The board will then determine which projects are most feasible. “For example, one of the projects that has been recommended is the renovation of the Lancaster/Kiest Shopping Center,” McElearney says. “A ballpark figure says that it would cost $7 million. That may be too hard for us to do initially.”

He says it’s more likely that the corporation will do smaller, less risky commercial projects in order to establish a successful track record.

At the core of the corporation is a carefully selected board of directors. Its members represent minority interests as well as marketing, business and financial concerns. Taylor appointed nine of its 15 members, but in the future, the board’s membership will be self-perpetuating.

The mayor’s appointees are Viriginia Cook, president of Henry S. Miller Co.; Raul Eli-zondo, president of InterFirst Bank Oak Cliff; Ted Enloe, president of Lomas & Nettleton Financial Corp.; Sally R. Lancaster, executive vice president of the Meadows Foundation; John Stewart III, chairman of the corporation and vice chairman of RepublicBank Dallas; William Schilling, a managing partner with Peat, Marwick, Mitchell & Co.; Richard E. Tankerson, a manager at the Infomart; and Marsha Williams, an attorney with Riddle & Brown.

In addition, Virginia Belcher was elected by the Community Development Advisory Board. Architect William Collejo was elected by the Hispanic Chamber of Commerce. James Donnell, president of RepublicBank Oak Cliff, was elected by the Economic Development Advisory Board. Dr. Cleveland Gay and Thornton Vickery were elected by the Neighborhood Advisory Board, and Thomas Houston, executive director of the Black Chamber of Commerce, was elected by that chamber. The mayor, city manager and assistant city manager for planning will be permanent ex officio members of the board.

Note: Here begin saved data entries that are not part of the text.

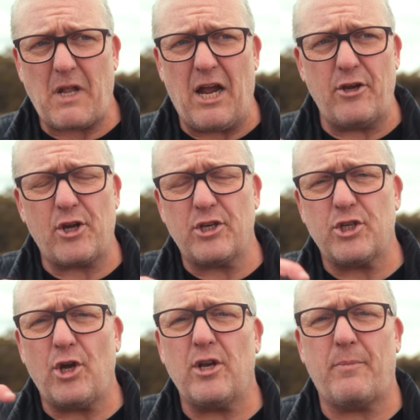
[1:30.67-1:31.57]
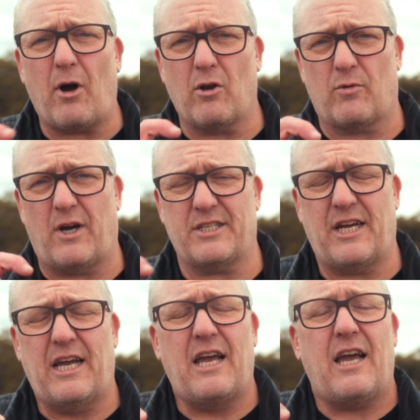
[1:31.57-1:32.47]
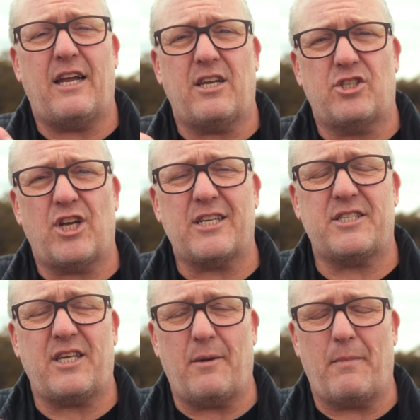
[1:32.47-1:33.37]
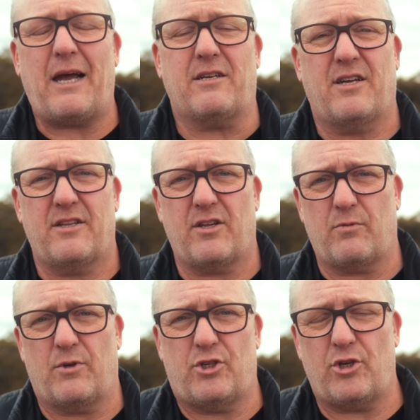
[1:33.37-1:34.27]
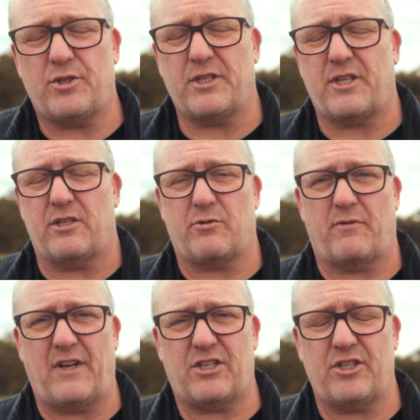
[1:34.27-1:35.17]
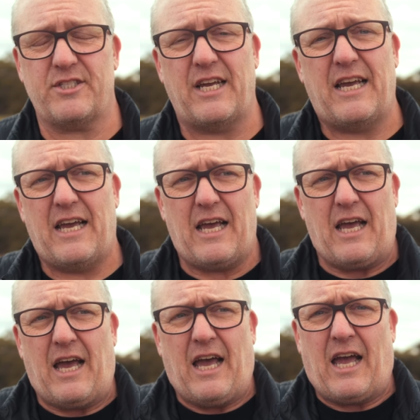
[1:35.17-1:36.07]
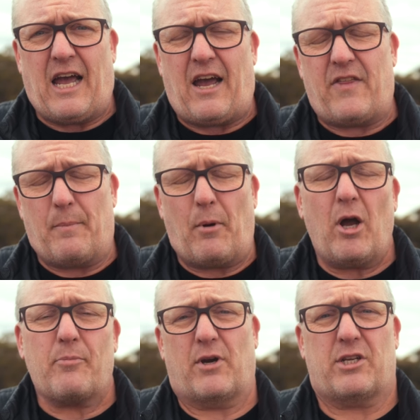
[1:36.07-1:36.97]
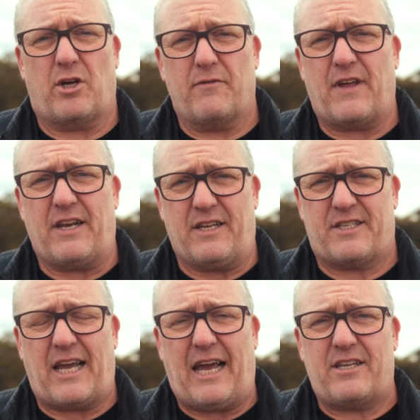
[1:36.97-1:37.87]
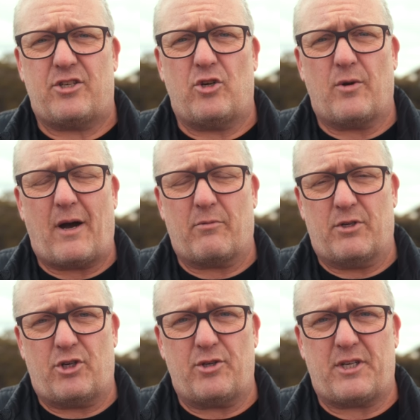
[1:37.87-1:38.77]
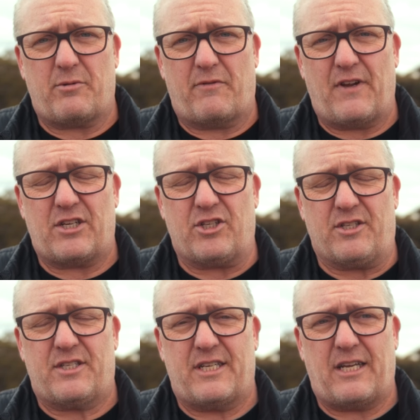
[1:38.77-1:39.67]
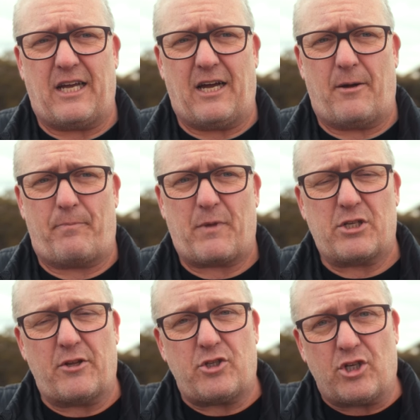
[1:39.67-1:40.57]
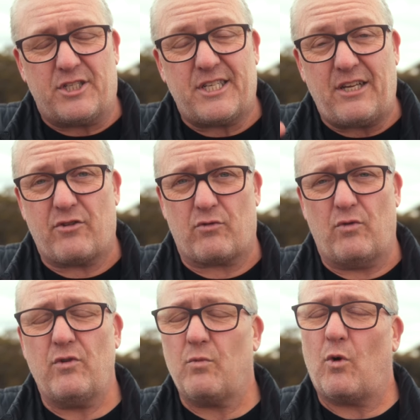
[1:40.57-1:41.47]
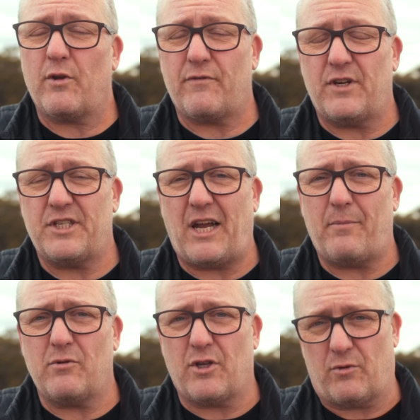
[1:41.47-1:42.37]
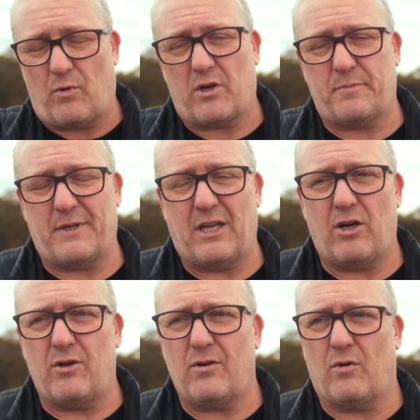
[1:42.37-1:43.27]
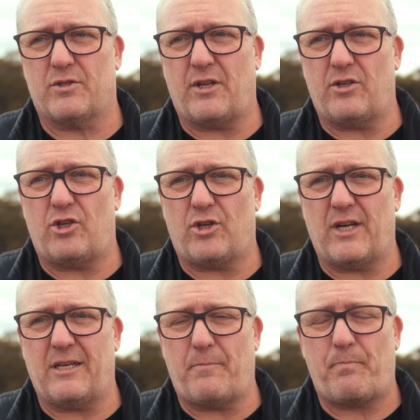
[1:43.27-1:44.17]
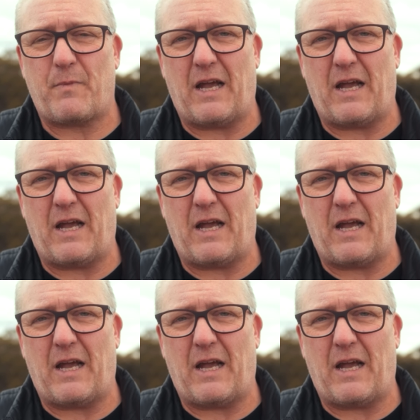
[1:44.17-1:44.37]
And you can turn a polarizer and adjust the amount that it reduces those reflections. And the byproduct of that is, as you are reducing reflections so that you can see through the water, for example, to the rocks below, or so that you can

The corporation’s day-to-day operations will be run by a director who had not yet been selected at press time. McEl-earney was asked to consider the job, but he believes he can be more effective as a board member.

“The major pitfall of the thing is the expectation that this will do wonderful things tomorrow,” McElearney says. “The corporation sounds good in concept, but no one realizes that this concept is going to have to evolve over a couple of years. My real fear is that if expectations are way up here one year and we come in down here, then they will say it’s a failure. We have to be willing to give it some time.”